◆ **ASSIGNMENT**:
For each record, copy the text exactly and omit any picture it holds.

:::

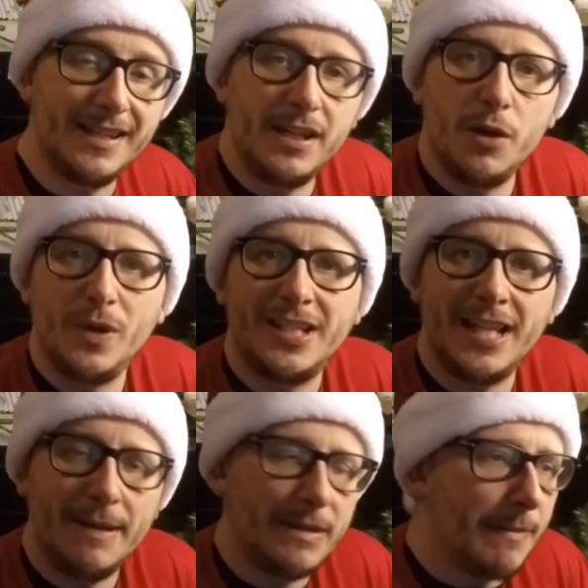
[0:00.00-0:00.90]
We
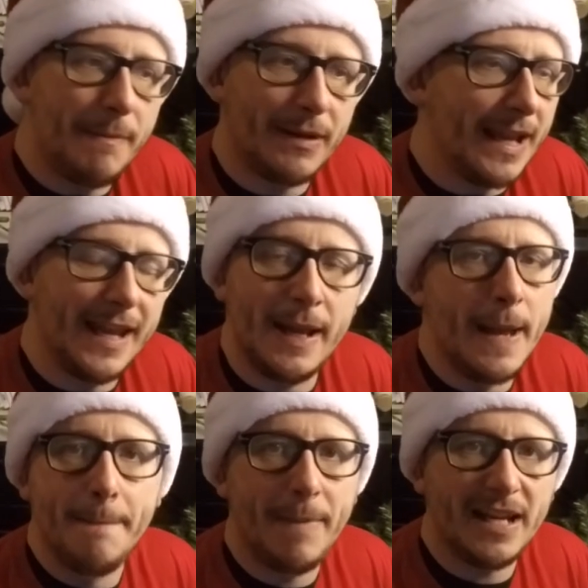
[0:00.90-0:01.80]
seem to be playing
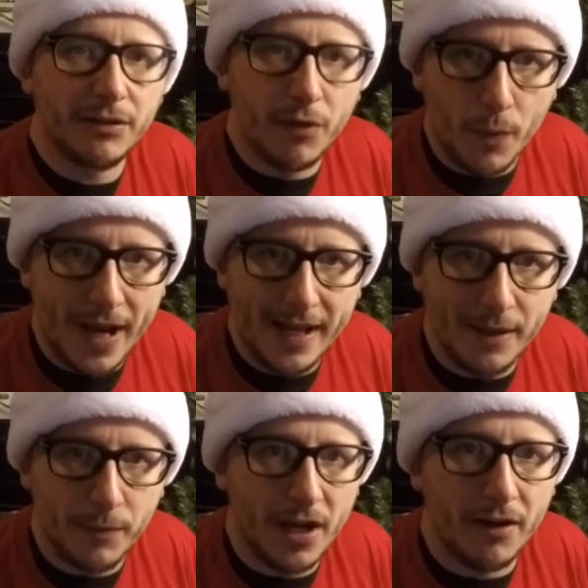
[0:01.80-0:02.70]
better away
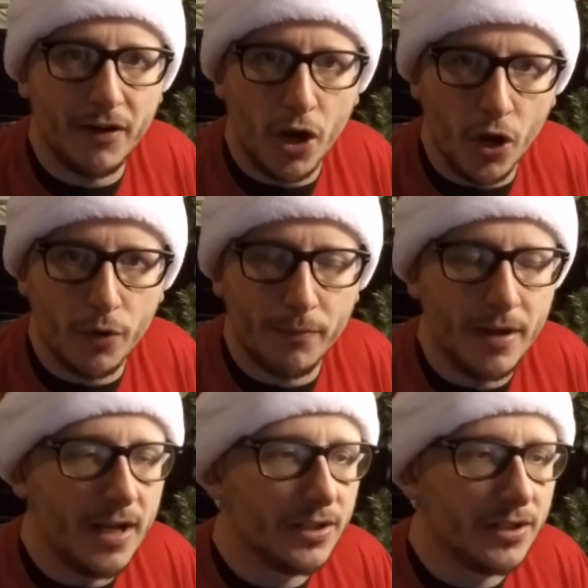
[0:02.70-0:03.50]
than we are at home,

:::

◆ **EXERCISE RESPONSE**:
[0:00.00-0:00.90]
We
[0:00.90-0:01.80]
seem to be playing
[0:01.80-0:02.70]
better away
[0:02.70-0:03.50]
than we are at home,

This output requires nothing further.